シュガーコート



 オレはちかちゃんから目をそらした。オレ以外の男と楽しそうに話す姿を見たくない。

 どうしたらもっとちかちゃんに近づけるかばかり考えて、授業の時間が過ぎていった。

(ちかちゃん今日日直か)

 帰り路を急ぐ生徒の中にちかちゃんの姿がないと思ったら、こんな天気の日でも真面目に日直の仕事をしている。

 どうやら後は日誌を書くだけらしく、手伝えることも残っていないようだ。

 空は分厚い雲に覆われていて、まだ夕方なのに薄暗い。

 オレは昇降口でちかちゃんの帰りを待つことにした。

 たまたま出会った風を装って一緒に帰ってしまおうという魂胆だ。待ちぶせしていることがバレバレでもそれはそれで構わない。
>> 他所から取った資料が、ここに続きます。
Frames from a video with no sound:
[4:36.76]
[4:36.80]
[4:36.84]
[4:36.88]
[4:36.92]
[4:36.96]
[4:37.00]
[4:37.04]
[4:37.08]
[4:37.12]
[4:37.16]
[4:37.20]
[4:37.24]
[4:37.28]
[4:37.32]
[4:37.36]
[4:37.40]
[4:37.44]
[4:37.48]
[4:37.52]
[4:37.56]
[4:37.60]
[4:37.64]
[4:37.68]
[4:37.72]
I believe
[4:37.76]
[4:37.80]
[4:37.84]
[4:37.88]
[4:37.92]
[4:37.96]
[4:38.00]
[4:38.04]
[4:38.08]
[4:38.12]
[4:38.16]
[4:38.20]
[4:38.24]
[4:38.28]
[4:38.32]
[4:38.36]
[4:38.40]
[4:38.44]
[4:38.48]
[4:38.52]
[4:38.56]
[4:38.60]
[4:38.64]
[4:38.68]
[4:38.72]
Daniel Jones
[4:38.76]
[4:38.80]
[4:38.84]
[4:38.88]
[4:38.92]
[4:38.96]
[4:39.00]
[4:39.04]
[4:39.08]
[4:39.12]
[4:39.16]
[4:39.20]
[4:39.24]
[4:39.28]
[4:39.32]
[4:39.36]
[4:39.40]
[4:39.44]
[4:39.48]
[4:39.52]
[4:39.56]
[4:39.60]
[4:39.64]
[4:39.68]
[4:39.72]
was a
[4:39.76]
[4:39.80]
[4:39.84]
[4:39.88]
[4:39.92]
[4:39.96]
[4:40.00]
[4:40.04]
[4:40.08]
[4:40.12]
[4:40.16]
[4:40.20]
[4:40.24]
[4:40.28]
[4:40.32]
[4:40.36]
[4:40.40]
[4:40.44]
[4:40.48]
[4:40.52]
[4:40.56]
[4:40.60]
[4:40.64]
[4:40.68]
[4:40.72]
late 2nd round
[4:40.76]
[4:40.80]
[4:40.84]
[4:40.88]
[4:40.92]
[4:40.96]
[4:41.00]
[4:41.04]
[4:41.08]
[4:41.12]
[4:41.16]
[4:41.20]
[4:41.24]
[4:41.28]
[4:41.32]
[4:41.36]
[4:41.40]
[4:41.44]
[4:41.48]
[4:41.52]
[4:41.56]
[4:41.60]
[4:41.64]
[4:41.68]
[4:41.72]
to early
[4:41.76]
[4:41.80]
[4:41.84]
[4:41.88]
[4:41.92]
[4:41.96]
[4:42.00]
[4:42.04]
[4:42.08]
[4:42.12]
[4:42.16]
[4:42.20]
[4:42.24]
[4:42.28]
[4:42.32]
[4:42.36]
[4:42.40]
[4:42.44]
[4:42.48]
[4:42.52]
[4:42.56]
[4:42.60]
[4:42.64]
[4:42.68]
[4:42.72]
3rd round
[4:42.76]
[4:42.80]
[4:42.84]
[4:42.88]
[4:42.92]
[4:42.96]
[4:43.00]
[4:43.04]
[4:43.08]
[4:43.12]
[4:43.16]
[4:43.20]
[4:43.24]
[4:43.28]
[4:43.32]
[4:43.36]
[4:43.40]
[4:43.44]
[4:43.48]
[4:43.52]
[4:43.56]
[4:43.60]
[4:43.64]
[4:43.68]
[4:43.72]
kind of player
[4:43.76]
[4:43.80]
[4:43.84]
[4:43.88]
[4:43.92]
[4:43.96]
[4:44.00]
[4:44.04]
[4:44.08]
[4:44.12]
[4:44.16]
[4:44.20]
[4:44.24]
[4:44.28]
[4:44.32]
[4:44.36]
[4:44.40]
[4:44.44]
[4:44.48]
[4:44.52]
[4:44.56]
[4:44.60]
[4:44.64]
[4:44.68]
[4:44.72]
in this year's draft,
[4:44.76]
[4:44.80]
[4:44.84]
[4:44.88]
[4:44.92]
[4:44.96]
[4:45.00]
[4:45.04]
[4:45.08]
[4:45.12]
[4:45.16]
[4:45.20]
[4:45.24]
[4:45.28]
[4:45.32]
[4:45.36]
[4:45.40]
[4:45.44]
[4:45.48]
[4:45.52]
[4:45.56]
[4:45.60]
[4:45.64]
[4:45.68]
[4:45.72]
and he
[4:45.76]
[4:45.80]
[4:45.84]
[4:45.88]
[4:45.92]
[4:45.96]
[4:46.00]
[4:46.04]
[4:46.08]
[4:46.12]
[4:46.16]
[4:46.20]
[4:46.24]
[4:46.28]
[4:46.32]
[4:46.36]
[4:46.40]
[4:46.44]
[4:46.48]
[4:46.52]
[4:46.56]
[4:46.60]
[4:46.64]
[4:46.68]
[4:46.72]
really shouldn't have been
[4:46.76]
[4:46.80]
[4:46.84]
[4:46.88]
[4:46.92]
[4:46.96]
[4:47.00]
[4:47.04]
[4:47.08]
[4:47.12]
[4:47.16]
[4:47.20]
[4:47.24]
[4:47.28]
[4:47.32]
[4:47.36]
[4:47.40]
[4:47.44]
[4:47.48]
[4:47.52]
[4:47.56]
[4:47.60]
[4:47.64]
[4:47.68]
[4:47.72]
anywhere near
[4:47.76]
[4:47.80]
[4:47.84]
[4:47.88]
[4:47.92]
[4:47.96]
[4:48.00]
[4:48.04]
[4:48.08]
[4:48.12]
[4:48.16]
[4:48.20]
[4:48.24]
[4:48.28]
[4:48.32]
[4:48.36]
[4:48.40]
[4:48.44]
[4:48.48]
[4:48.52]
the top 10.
 傘を取り靴を履き替えようとしたそのときだった。再びげた箱に紙が入っていることに気づいたのは。

(またかよ! もー勘弁してくれ)

 今度は丁寧に飾り折りされた手紙が靴の上に乗っている。オレは悪い意味で人気者の気分を味わっていた。

 捨ててしまおうとも思ったが、ちかちゃんに関係するものならば放ってはおけない。なにが入っているかもしれないそれを注意深く開封する。